Je suis une femme profondément libre et devenir maman a chamboulé fondamentalement cet état. Aujourd’hui je n’ai pas peur de dire que je me sens chanceuse de vivre la garde alternée. J’aime m’occuper de lui en pleine conscience, en profitant de lui à chaque seconde quand il est là. Je mesure chaque “semaine papa” le vide et le manque de son absence mais la chance que j’ai de pouvoir vivre ma liberté, mon indépendance, ma vie de femme.

Aujourd’hui, je le sais, je ne pourrais pas être maman H24. J’ai besoin de périodes de silence. De solitude. Pour pouvoir me recharger. Pour reposer mon âme. 

Bien sûr, il souffre de cette situation mais finalement moins que des tensions qu’il subissait avant. Aujourd’hui, je le vois grandir, s’épanouir de jour en jour. Il m’émeut, il m’apprend, il m’apaise autant qu’il me heurte et me challenge. Rien n’est jamais aisé dans le monde des hypersensibles. J’apprivoise sa lucidité déconcertante autant que je lui apprends à lâcher prise, à vivre la palette de ses émotions sans gêne ni retenue.

Parfois, je sens qu’il m’en veut de le quitter. Parfois nous pleurons ensemble. Souvent nous rions à gorge déployée. Nous nous créons notre réalité et bientôt il comprendra que le plus beau cadeau que je puisse lui faire c’est de poursuivre mes rêves, mon intuition et de croire en moi.

Matrescence

Je viens de familles nombreuses et j’ai toute ma vie entendue dire que les familles de 4 enfants c’était l’idéal. La perfection. L’enfant unique c’était un acte égoïste. Deux enfants représentaient la famille parfaitement chiante. Trois était un chiffre toujours compliqué. Alors que quatre c’était le graal. La promesse d’une famille unie et vivante. Alors, du plus loin que je m’en souviens, j’ai toujours voulu avoir une famille. Et qui plus est nombreuse. Suivre le modèle pour moi aussi avoir la chance de.

Mais je n’ai jamais été obsédée par la maternité. Devenir maman n’a jamais été ancrée en moi comme un désir profond. Je ne fais pas partie de celles qui pensent qu’être mère est innée. Qui attendent ça depuis l’enfance comme une consécration.

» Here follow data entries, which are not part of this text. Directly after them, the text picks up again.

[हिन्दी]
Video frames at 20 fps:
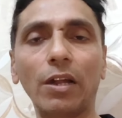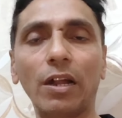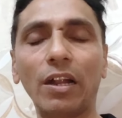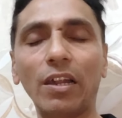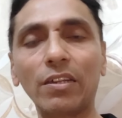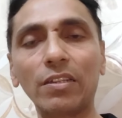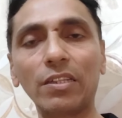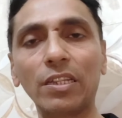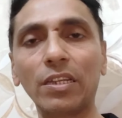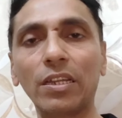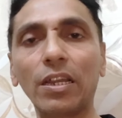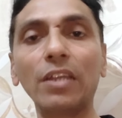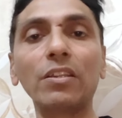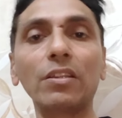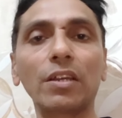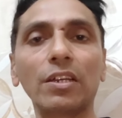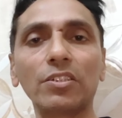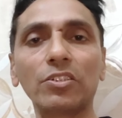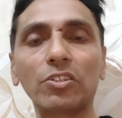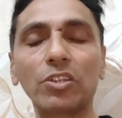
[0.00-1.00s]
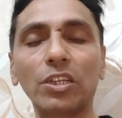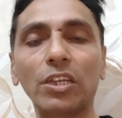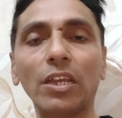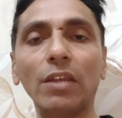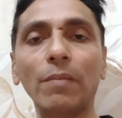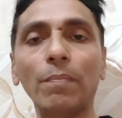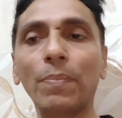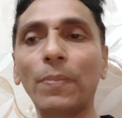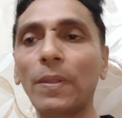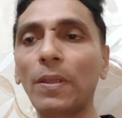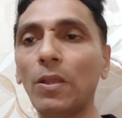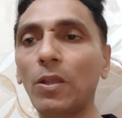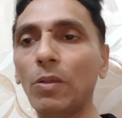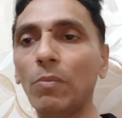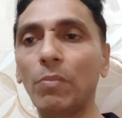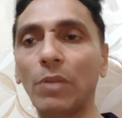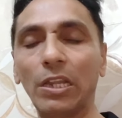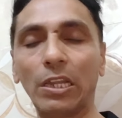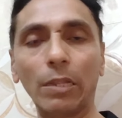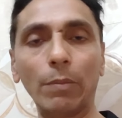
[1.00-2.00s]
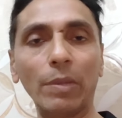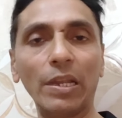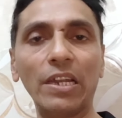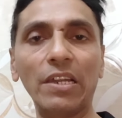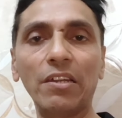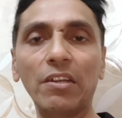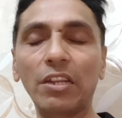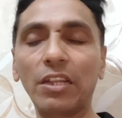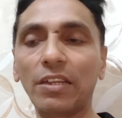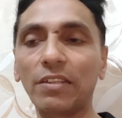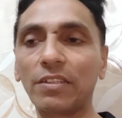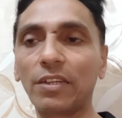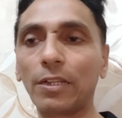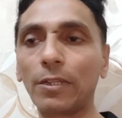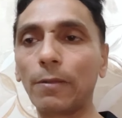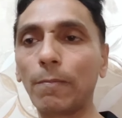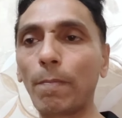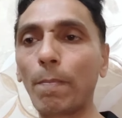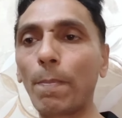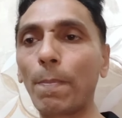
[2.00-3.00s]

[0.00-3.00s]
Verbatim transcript: आठ दिन का इनका स्टे है मल्टीपल एंट्री के साथ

Pour moi être maman c’est un rôle de plus dans ma vie, mais certainement pas une fin en soi. J’ai un besoin viscéral de voyages, de découvertes, d’apprentissages, d’aventures et si ce rôle est une bénédiction, je ne pourrais pas me cantonner à celui-ci pour mon épanouissement. 

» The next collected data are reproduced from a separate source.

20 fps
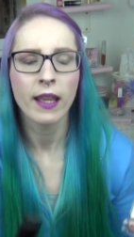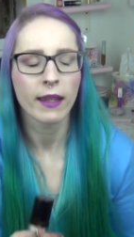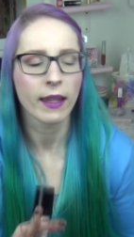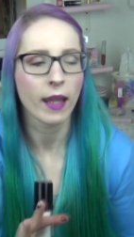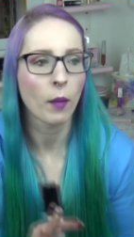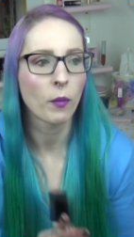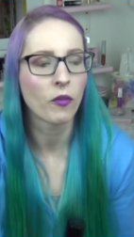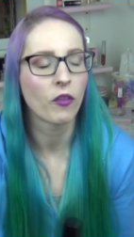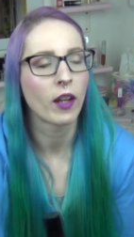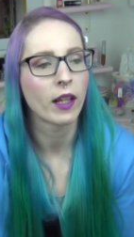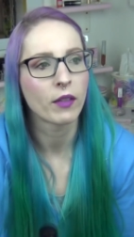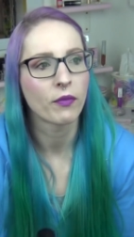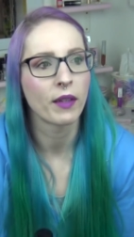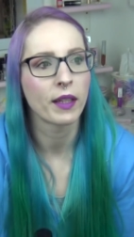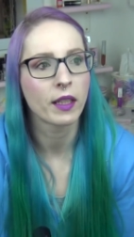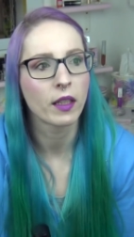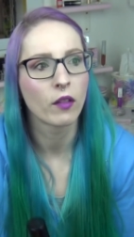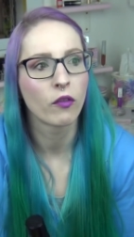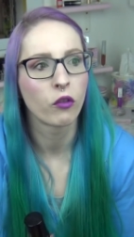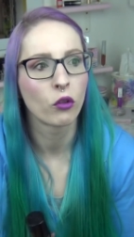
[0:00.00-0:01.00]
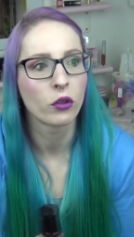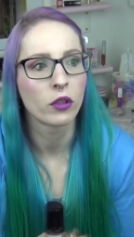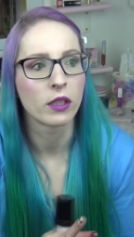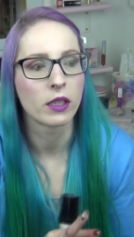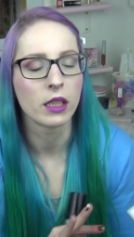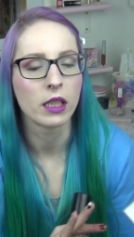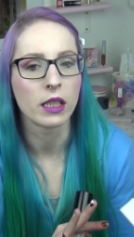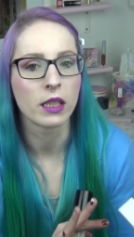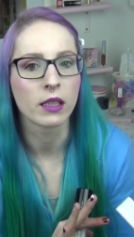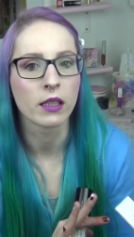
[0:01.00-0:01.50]
Ich habe vielleicht welche gefunden,
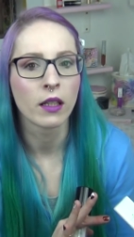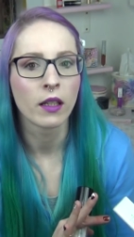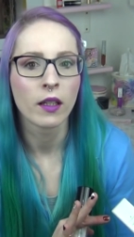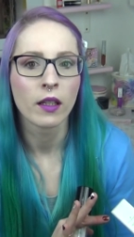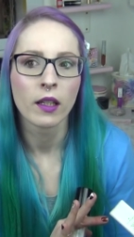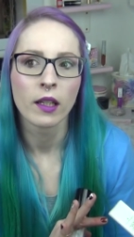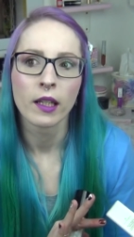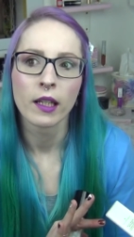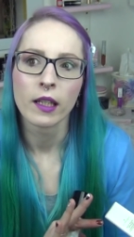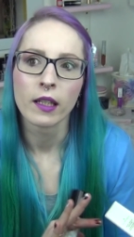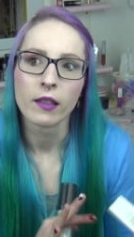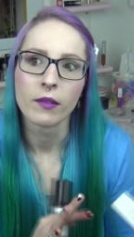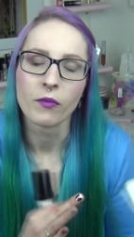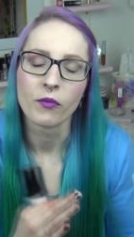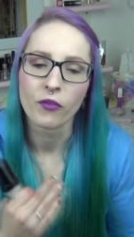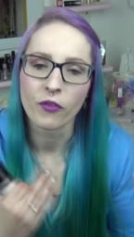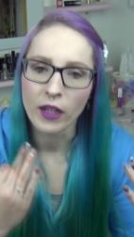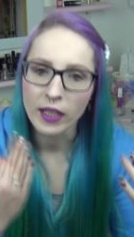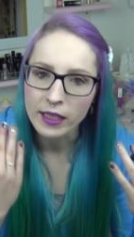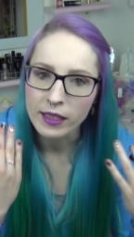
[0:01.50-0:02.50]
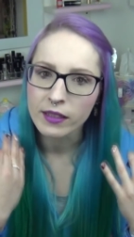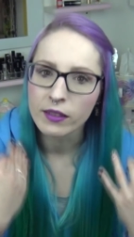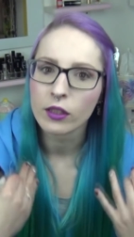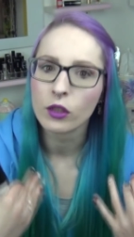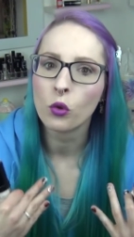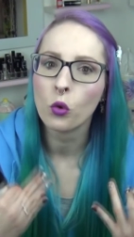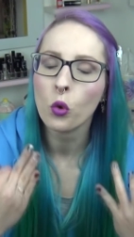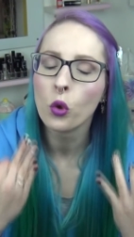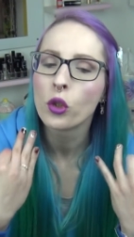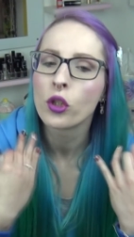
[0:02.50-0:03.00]
die ich wenn ich
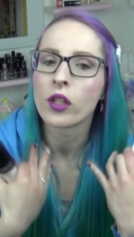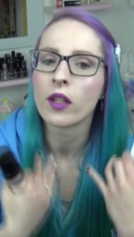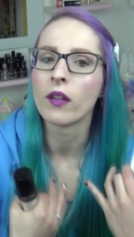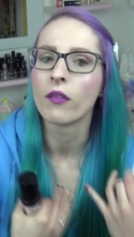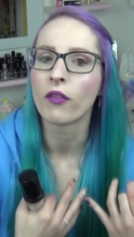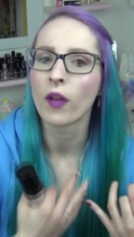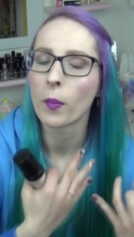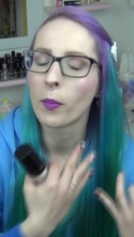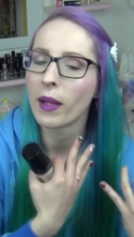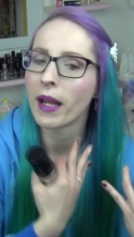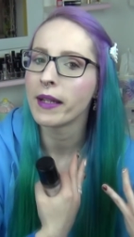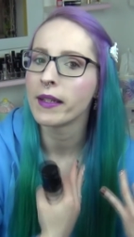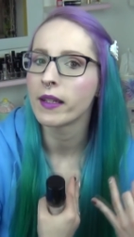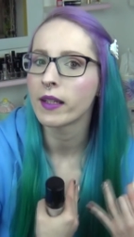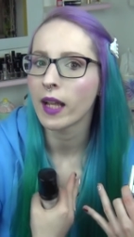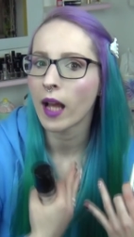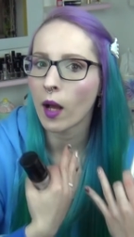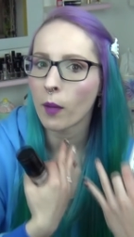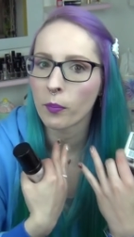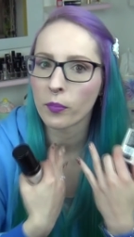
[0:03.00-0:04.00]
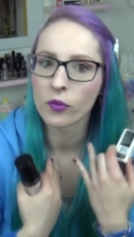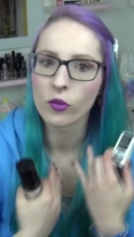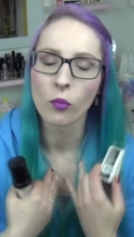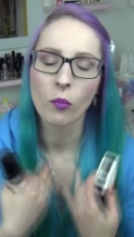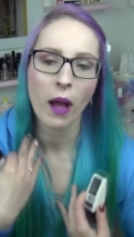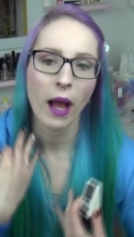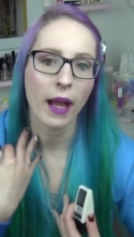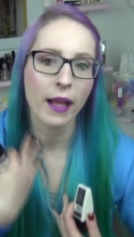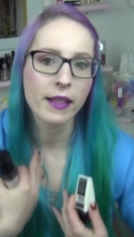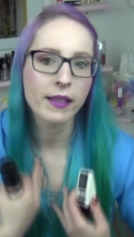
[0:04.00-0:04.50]
sie gut verblendet habe,
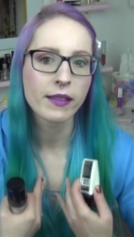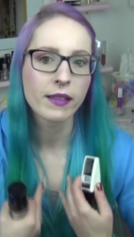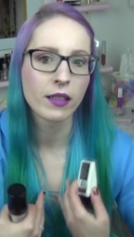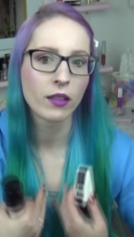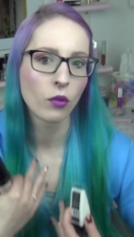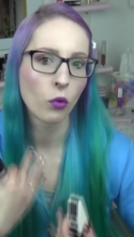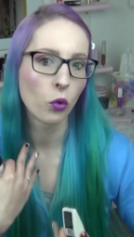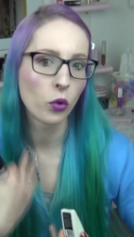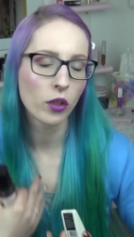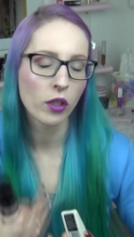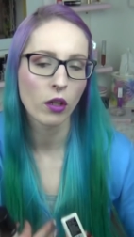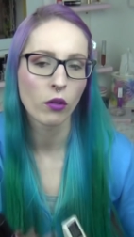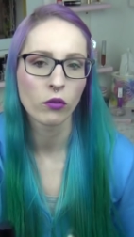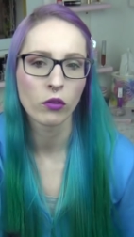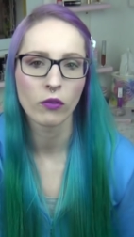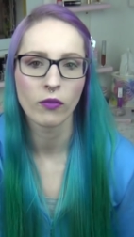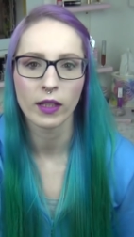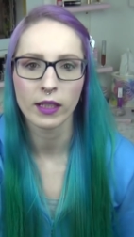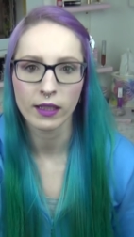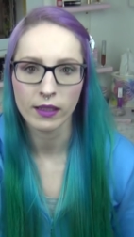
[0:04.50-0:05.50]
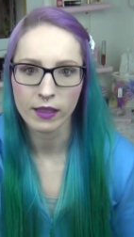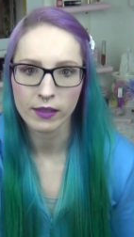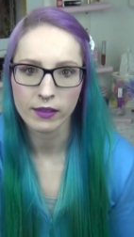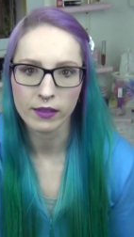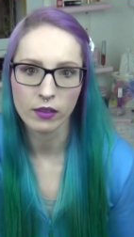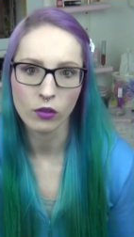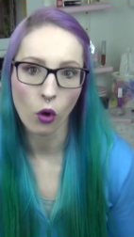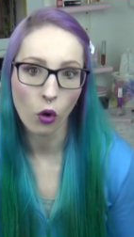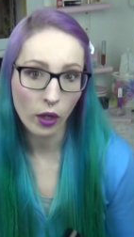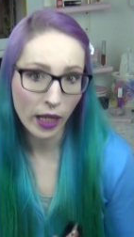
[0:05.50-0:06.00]
zum Hals hin runter und so weiter,
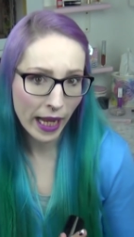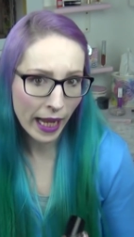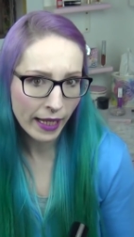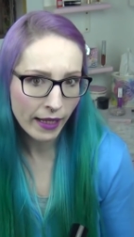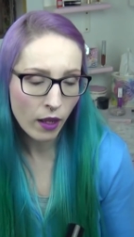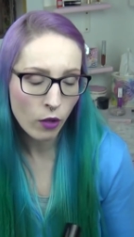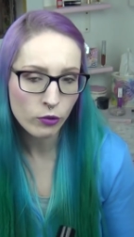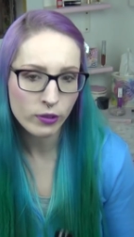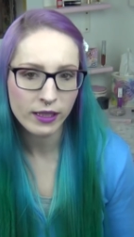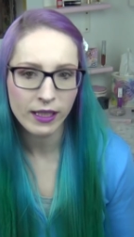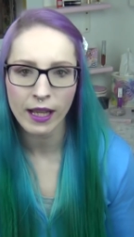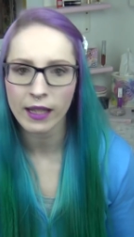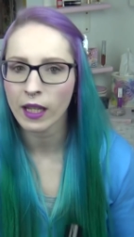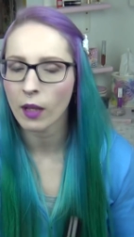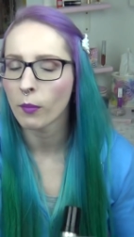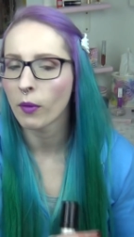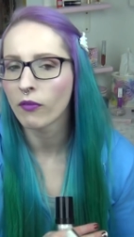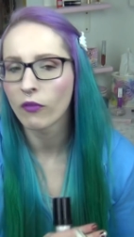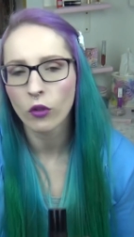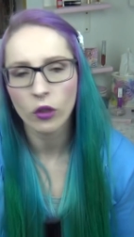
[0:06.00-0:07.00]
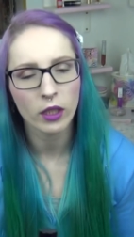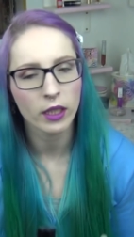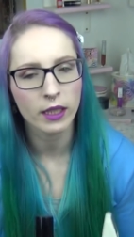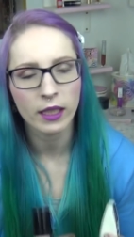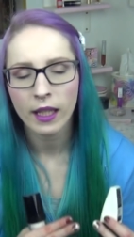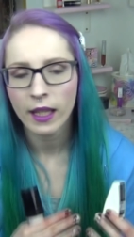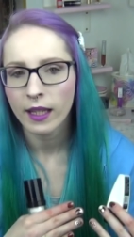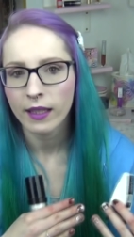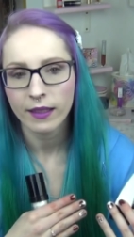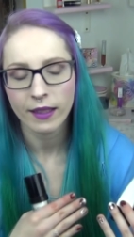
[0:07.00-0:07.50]
dass sie okay aussahen, aber
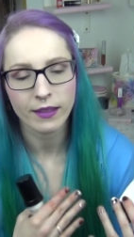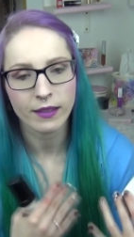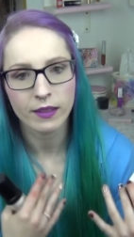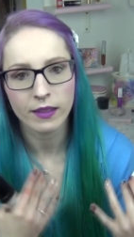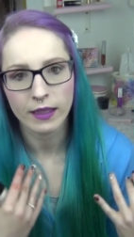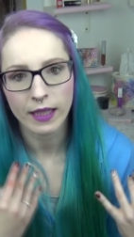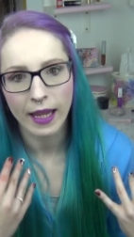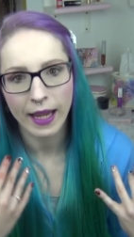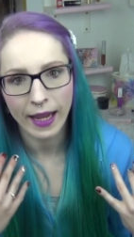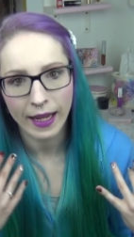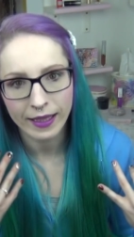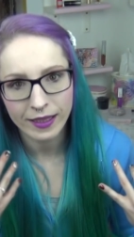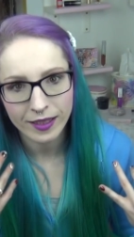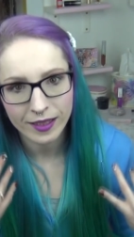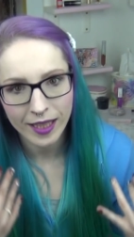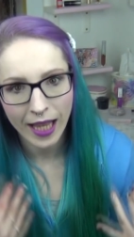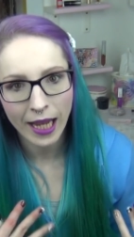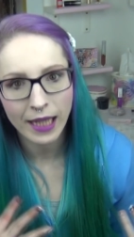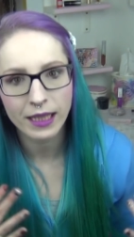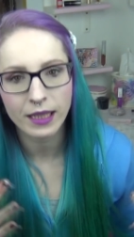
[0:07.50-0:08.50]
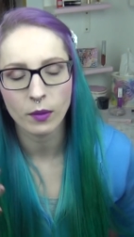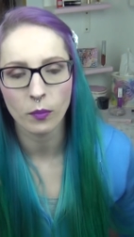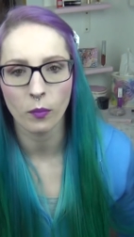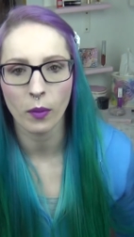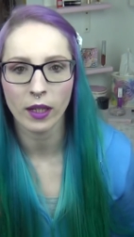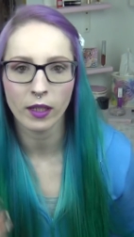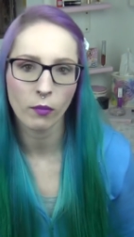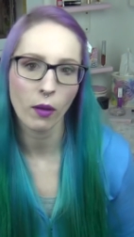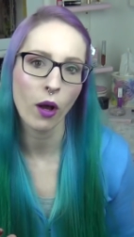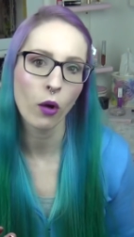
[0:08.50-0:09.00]
wirklich, dass sie exakt
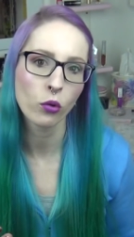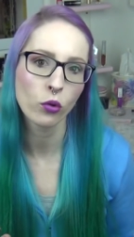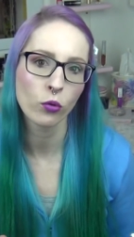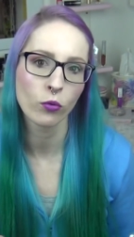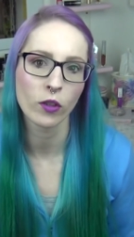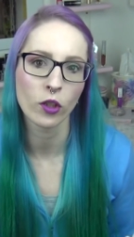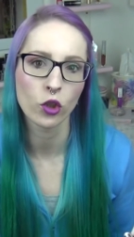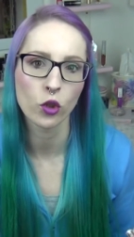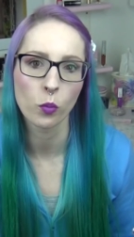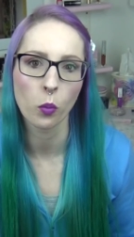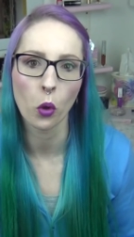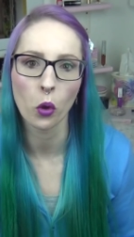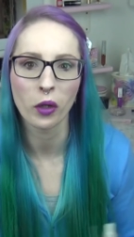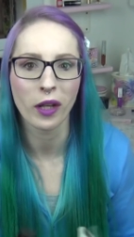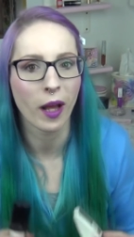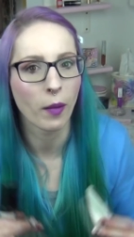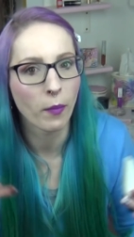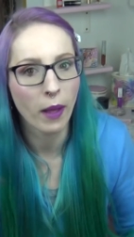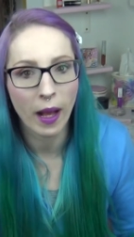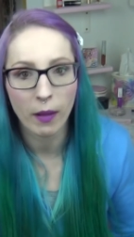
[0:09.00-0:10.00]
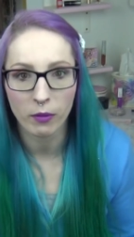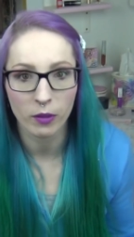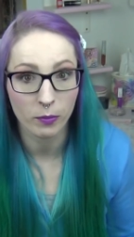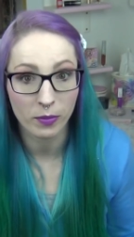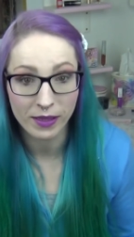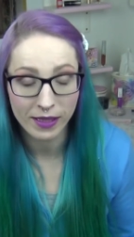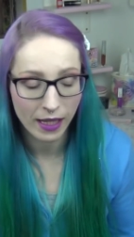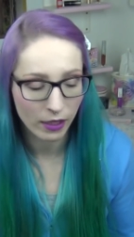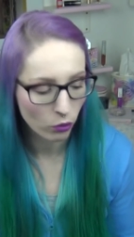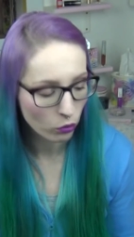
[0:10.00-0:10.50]
meinem Hautton entsprochen haben, habe ich
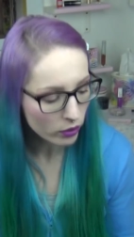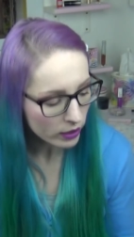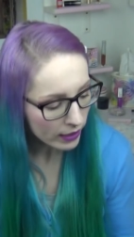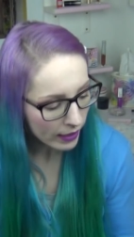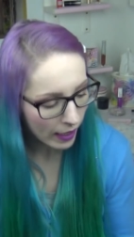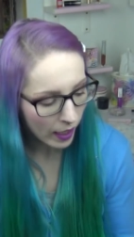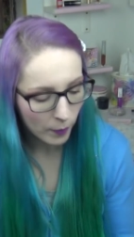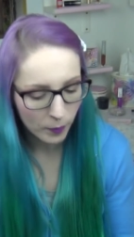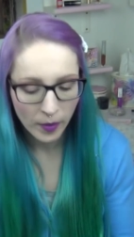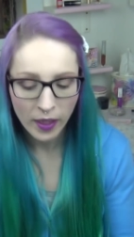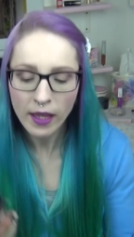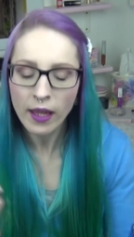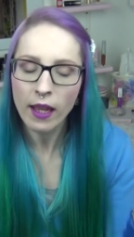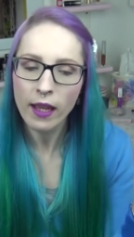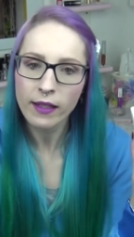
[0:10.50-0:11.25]
bisher noch nie gehabt.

Finalement, les familles nombreuses m’ont toujours fait peur. J’ai toujours trouvé difficile de grandir et trouver sa place dans une grande fratrie. De construire son identité, son individualité. Et puis, si je suis complètement honnête, sans trop savoir pourquoi, j’ai toujours fantasmé, en secret inavouable, à l’idée d’avoir des enfants avec des hommes différents.

En 2016, alors que je viens de m’installer à Lisbonne, j’ai 28 ans, je suis mariée en couple depuis 6 ans, j’ai voyagé et je suis émancipée et c’est donc l’étape qui semble logique. L’étape d’après.

Pourtant rien ne s’est passé comme je l’avais imaginé, fantasmé dans mes rêves les plus fous. Depuis l’annonce jusqu’à la naissance, je me suis soudainement retrouvée en mode de survie.

Une grossesse traumatisante

Cette grossesse je l’ai souhaitée, nous l’avons souhaité. Sincèrement désirée. Mais je ne l’ai pas accueillie. Ni préparée d’ailleurs. Je n’ai lu aucun livre. Je ne me suis pas créé de cocon et n’en ai d’ailleurs pas préparé pour lui.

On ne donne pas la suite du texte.